## WHAT NEEDS TO BE DONE
Each and every line below goes into your answer unchanged, but leave out the images.

╔══

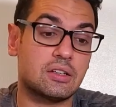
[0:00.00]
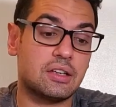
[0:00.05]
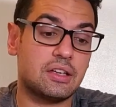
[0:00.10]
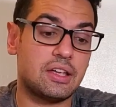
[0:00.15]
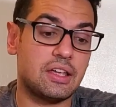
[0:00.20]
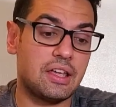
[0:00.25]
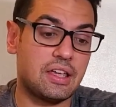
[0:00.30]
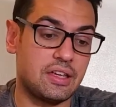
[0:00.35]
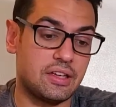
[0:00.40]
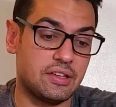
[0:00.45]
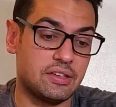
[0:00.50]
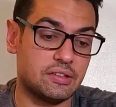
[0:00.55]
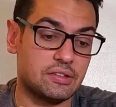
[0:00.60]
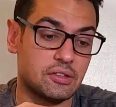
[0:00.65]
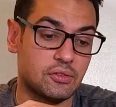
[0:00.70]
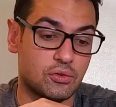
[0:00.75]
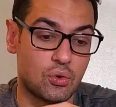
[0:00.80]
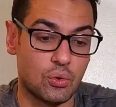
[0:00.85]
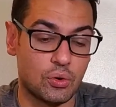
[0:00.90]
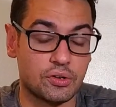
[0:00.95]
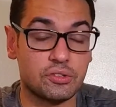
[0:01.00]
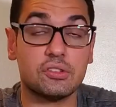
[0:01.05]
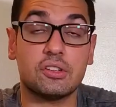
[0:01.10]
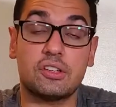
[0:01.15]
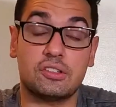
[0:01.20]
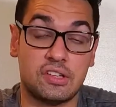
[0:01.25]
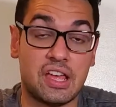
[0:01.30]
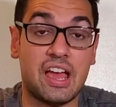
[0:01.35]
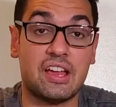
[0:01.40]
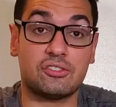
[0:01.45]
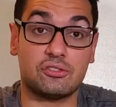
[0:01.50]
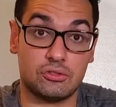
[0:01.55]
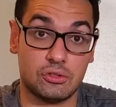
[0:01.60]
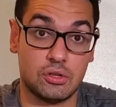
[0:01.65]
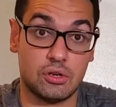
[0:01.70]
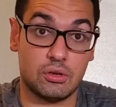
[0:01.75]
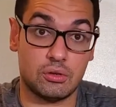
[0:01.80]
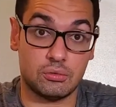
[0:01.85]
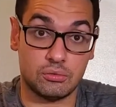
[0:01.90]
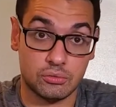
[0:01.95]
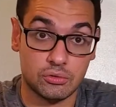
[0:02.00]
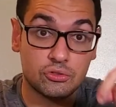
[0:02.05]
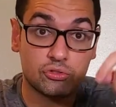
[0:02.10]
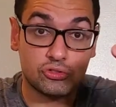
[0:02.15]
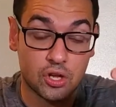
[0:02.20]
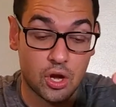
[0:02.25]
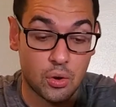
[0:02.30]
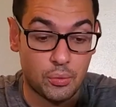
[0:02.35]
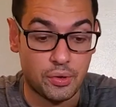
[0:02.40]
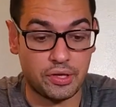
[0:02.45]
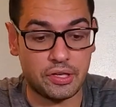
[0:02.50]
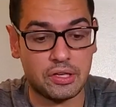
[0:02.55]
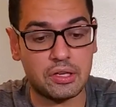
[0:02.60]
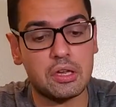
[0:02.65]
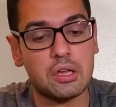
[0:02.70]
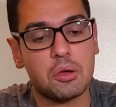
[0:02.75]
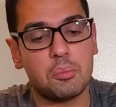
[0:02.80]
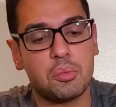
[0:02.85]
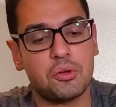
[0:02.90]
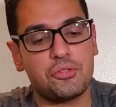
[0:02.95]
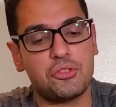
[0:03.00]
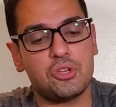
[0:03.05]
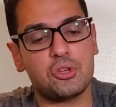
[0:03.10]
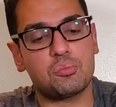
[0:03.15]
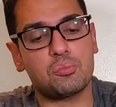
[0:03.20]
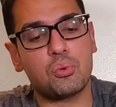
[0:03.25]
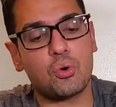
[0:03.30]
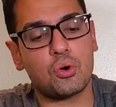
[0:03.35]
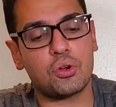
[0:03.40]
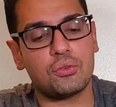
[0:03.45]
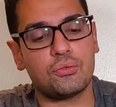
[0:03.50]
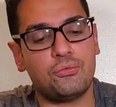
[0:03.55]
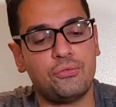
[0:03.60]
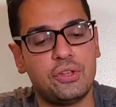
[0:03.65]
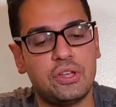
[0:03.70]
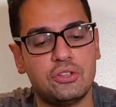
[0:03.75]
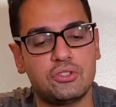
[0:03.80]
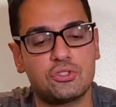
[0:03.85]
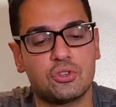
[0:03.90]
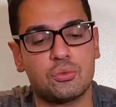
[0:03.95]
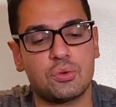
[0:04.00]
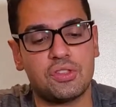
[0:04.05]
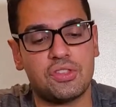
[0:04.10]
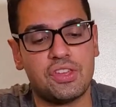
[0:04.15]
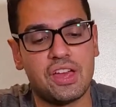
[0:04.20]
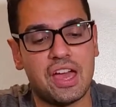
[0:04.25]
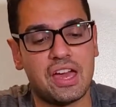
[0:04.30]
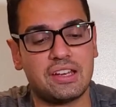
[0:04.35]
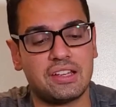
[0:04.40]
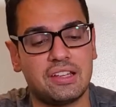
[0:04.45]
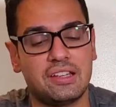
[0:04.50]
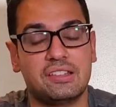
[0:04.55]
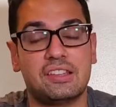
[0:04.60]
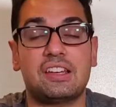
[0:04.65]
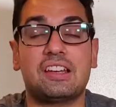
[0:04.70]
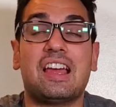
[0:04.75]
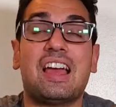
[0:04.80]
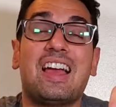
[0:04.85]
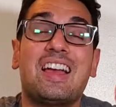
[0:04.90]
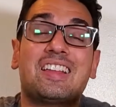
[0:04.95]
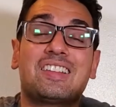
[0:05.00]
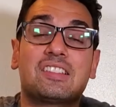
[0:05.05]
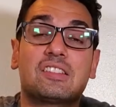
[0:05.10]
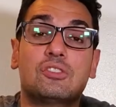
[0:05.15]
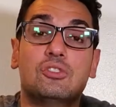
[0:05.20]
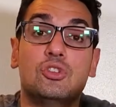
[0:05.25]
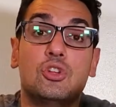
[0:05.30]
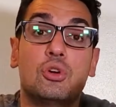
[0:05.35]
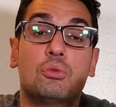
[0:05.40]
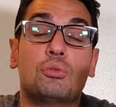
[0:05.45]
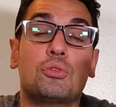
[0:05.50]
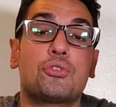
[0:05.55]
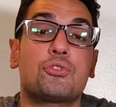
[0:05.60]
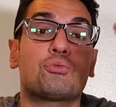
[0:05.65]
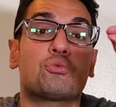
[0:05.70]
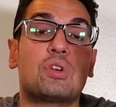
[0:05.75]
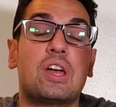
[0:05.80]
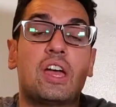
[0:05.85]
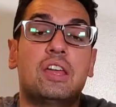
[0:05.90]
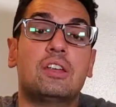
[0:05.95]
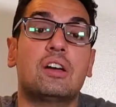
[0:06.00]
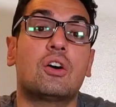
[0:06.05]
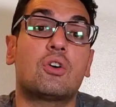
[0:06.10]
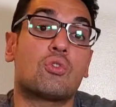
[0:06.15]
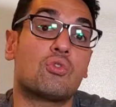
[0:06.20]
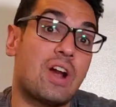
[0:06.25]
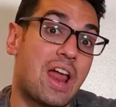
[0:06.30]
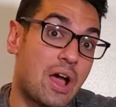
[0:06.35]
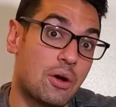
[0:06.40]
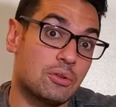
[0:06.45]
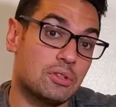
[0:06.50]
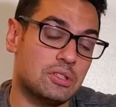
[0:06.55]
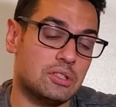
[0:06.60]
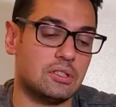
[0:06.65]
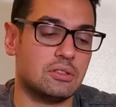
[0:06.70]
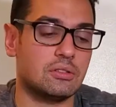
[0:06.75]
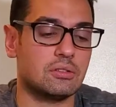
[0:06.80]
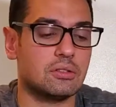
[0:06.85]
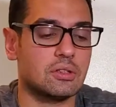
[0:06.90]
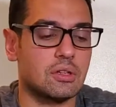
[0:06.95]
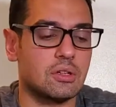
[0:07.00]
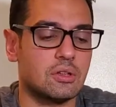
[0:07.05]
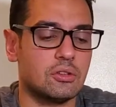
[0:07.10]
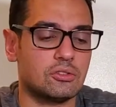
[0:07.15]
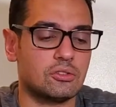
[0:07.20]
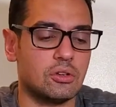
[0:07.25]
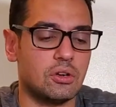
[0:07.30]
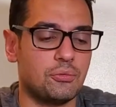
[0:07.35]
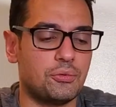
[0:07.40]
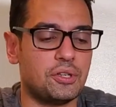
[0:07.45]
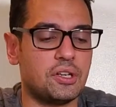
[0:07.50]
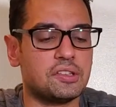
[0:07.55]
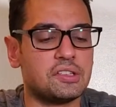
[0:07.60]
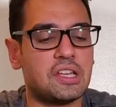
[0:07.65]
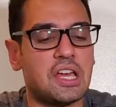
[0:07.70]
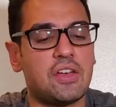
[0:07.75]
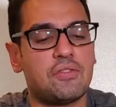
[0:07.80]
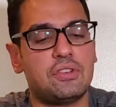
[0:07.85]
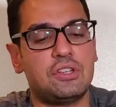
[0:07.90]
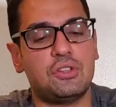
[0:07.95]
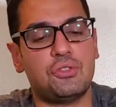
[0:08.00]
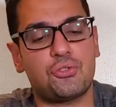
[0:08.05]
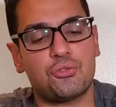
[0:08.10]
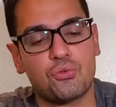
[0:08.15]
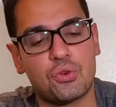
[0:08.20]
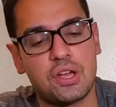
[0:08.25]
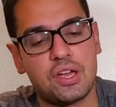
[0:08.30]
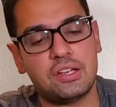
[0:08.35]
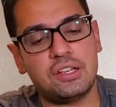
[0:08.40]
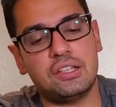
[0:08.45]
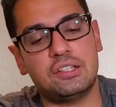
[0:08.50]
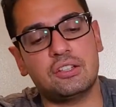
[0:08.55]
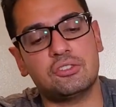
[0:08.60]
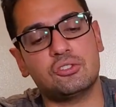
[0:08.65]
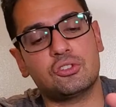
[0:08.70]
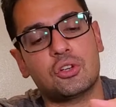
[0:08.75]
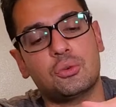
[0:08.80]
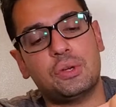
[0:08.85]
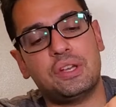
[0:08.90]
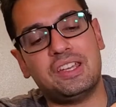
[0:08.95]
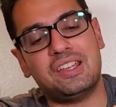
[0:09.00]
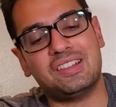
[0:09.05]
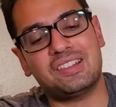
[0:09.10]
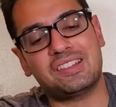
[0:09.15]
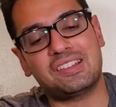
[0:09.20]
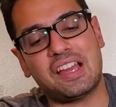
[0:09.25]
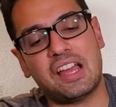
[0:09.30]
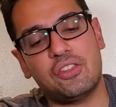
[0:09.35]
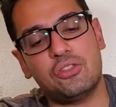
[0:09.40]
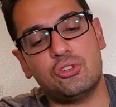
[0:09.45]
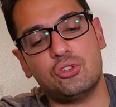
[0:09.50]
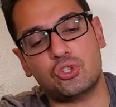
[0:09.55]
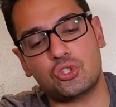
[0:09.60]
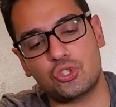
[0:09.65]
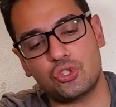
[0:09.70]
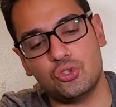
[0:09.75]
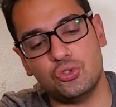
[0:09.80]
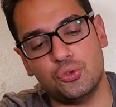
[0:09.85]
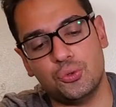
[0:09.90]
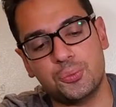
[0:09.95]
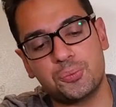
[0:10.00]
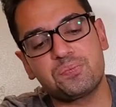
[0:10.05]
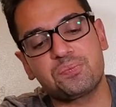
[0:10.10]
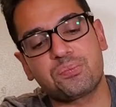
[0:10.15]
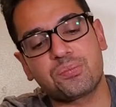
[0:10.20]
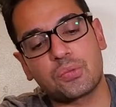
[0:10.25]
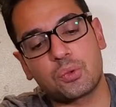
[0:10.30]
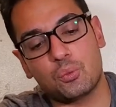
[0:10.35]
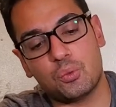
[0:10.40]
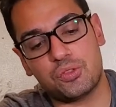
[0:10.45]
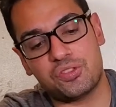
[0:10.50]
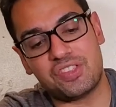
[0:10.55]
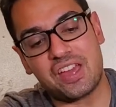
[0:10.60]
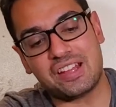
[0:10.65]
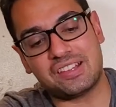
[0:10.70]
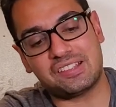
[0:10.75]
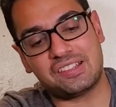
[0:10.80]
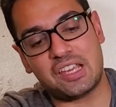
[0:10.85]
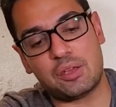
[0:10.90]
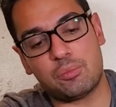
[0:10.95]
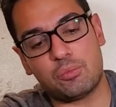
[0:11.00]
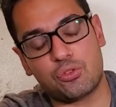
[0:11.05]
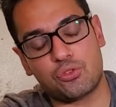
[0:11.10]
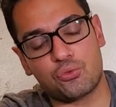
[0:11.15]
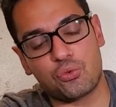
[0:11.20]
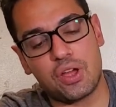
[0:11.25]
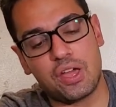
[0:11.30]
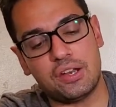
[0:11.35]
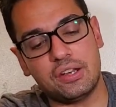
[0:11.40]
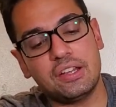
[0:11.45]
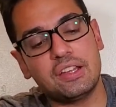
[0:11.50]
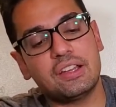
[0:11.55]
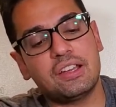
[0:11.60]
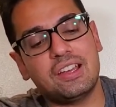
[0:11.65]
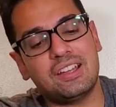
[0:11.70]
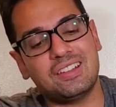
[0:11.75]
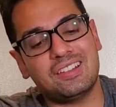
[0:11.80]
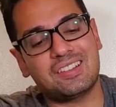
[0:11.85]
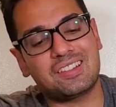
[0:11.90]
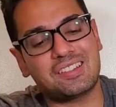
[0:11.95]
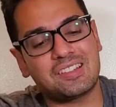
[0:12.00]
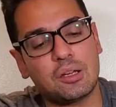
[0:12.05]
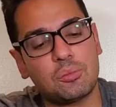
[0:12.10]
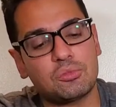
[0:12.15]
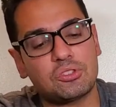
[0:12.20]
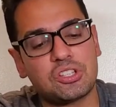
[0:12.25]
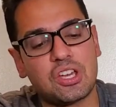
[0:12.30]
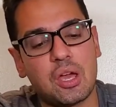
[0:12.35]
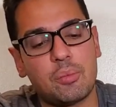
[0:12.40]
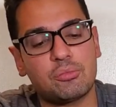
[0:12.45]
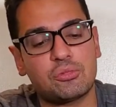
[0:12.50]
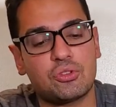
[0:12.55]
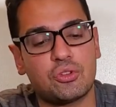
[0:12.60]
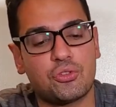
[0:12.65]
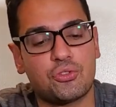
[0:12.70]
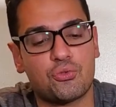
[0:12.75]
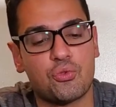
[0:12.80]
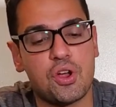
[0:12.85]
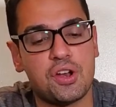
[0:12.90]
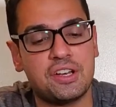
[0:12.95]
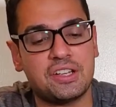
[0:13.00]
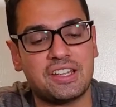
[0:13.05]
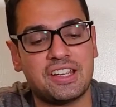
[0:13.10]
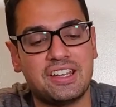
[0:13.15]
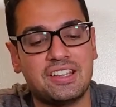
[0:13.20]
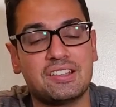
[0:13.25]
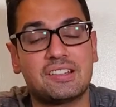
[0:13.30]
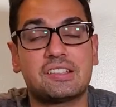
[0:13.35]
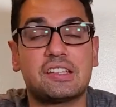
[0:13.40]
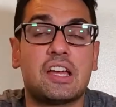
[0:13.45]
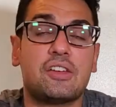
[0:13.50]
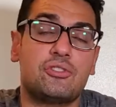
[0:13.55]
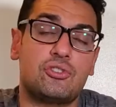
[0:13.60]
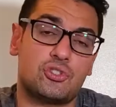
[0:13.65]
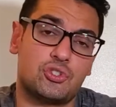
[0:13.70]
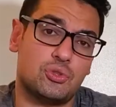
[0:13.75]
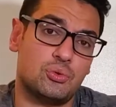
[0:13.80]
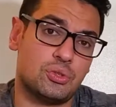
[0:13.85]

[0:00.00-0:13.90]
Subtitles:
is, of course, it has no sewing, but the important feature with that is that it has no thread around it. So if it doesn't have any thread, it doesn't go inside the shoe with that same thread, and sometimes the threading inside the shoe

╚══

## SOLUTION
[0:00.00]
[0:00.05]
[0:00.10]
[0:00.15]
[0:00.20]
[0:00.25]
[0:00.30]
[0:00.35]
[0:00.40]
[0:00.45]
[0:00.50]
[0:00.55]
[0:00.60]
[0:00.65]
[0:00.70]
[0:00.75]
[0:00.80]
[0:00.85]
[0:00.90]
[0:00.95]
[0:01.00]
[0:01.05]
[0:01.10]
[0:01.15]
[0:01.20]
[0:01.25]
[0:01.30]
[0:01.35]
[0:01.40]
[0:01.45]
[0:01.50]
[0:01.55]
[0:01.60]
[0:01.65]
[0:01.70]
[0:01.75]
[0:01.80]
[0:01.85]
[0:01.90]
[0:01.95]
[0:02.00]
[0:02.05]
[0:02.10]
[0:02.15]
[0:02.20]
[0:02.25]
[0:02.30]
[0:02.35]
[0:02.40]
[0:02.45]
[0:02.50]
[0:02.55]
[0:02.60]
[0:02.65]
[0:02.70]
[0:02.75]
[0:02.80]
[0:02.85]
[0:02.90]
[0:02.95]
[0:03.00]
[0:03.05]
[0:03.10]
[0:03.15]
[0:03.20]
[0:03.25]
[0:03.30]
[0:03.35]
[0:03.40]
[0:03.45]
[0:03.50]
[0:03.55]
[0:03.60]
[0:03.65]
[0:03.70]
[0:03.75]
[0:03.80]
[0:03.85]
[0:03.90]
[0:03.95]
[0:04.00]
[0:04.05]
[0:04.10]
[0:04.15]
[0:04.20]
[0:04.25]
[0:04.30]
[0:04.35]
[0:04.40]
[0:04.45]
[0:04.50]
[0:04.55]
[0:04.60]
[0:04.65]
[0:04.70]
[0:04.75]
[0:04.80]
[0:04.85]
[0:04.90]
[0:04.95]
[0:05.00]
[0:05.05]
[0:05.10]
[0:05.15]
[0:05.20]
[0:05.25]
[0:05.30]
[0:05.35]
[0:05.40]
[0:05.45]
[0:05.50]
[0:05.55]
[0:05.60]
[0:05.65]
[0:05.70]
[0:05.75]
[0:05.80]
[0:05.85]
[0:05.90]
[0:05.95]
[0:06.00]
[0:06.05]
[0:06.10]
[0:06.15]
[0:06.20]
[0:06.25]
[0:06.30]
[0:06.35]
[0:06.40]
[0:06.45]
[0:06.50]
[0:06.55]
[0:06.60]
[0:06.65]
[0:06.70]
[0:06.75]
[0:06.80]
[0:06.85]
[0:06.90]
[0:06.95]
[0:07.00]
[0:07.05]
[0:07.10]
[0:07.15]
[0:07.20]
[0:07.25]
[0:07.30]
[0:07.35]
[0:07.40]
[0:07.45]
[0:07.50]
[0:07.55]
[0:07.60]
[0:07.65]
[0:07.70]
[0:07.75]
[0:07.80]
[0:07.85]
[0:07.90]
[0:07.95]
[0:08.00]
[0:08.05]
[0:08.10]
[0:08.15]
[0:08.20]
[0:08.25]
[0:08.30]
[0:08.35]
[0:08.40]
[0:08.45]
[0:08.50]
[0:08.55]
[0:08.60]
[0:08.65]
[0:08.70]
[0:08.75]
[0:08.80]
[0:08.85]
[0:08.90]
[0:08.95]
[0:09.00]
[0:09.05]
[0:09.10]
[0:09.15]
[0:09.20]
[0:09.25]
[0:09.30]
[0:09.35]
[0:09.40]
[0:09.45]
[0:09.50]
[0:09.55]
[0:09.60]
[0:09.65]
[0:09.70]
[0:09.75]
[0:09.80]
[0:09.85]
[0:09.90]
[0:09.95]
[0:10.00]
[0:10.05]
[0:10.10]
[0:10.15]
[0:10.20]
[0:10.25]
[0:10.30]
[0:10.35]
[0:10.40]
[0:10.45]
[0:10.50]
[0:10.55]
[0:10.60]
[0:10.65]
[0:10.70]
[0:10.75]
[0:10.80]
[0:10.85]
[0:10.90]
[0:10.95]
[0:11.00]
[0:11.05]
[0:11.10]
[0:11.15]
[0:11.20]
[0:11.25]
[0:11.30]
[0:11.35]
[0:11.40]
[0:11.45]
[0:11.50]
[0:11.55]
[0:11.60]
[0:11.65]
[0:11.70]
[0:11.75]
[0:11.80]
[0:11.85]
[0:11.90]
[0:11.95]
[0:12.00]
[0:12.05]
[0:12.10]
[0:12.15]
[0:12.20]
[0:12.25]
[0:12.30]
[0:12.35]
[0:12.40]
[0:12.45]
[0:12.50]
[0:12.55]
[0:12.60]
[0:12.65]
[0:12.70]
[0:12.75]
[0:12.80]
[0:12.85]
[0:12.90]
[0:12.95]
[0:13.00]
[0:13.05]
[0:13.10]
[0:13.15]
[0:13.20]
[0:13.25]
[0:13.30]
[0:13.35]
[0:13.40]
[0:13.45]
[0:13.50]
[0:13.55]
[0:13.60]
[0:13.65]
[0:13.70]
[0:13.75]
[0:13.80]
[0:13.85]

[0:00.00-0:13.90]
Subtitles:
is, of course, it has no sewing, but the important feature with that is that it has no thread around it. So if it doesn't have any thread, it doesn't go inside the shoe with that same thread, and sometimes the threading inside the shoe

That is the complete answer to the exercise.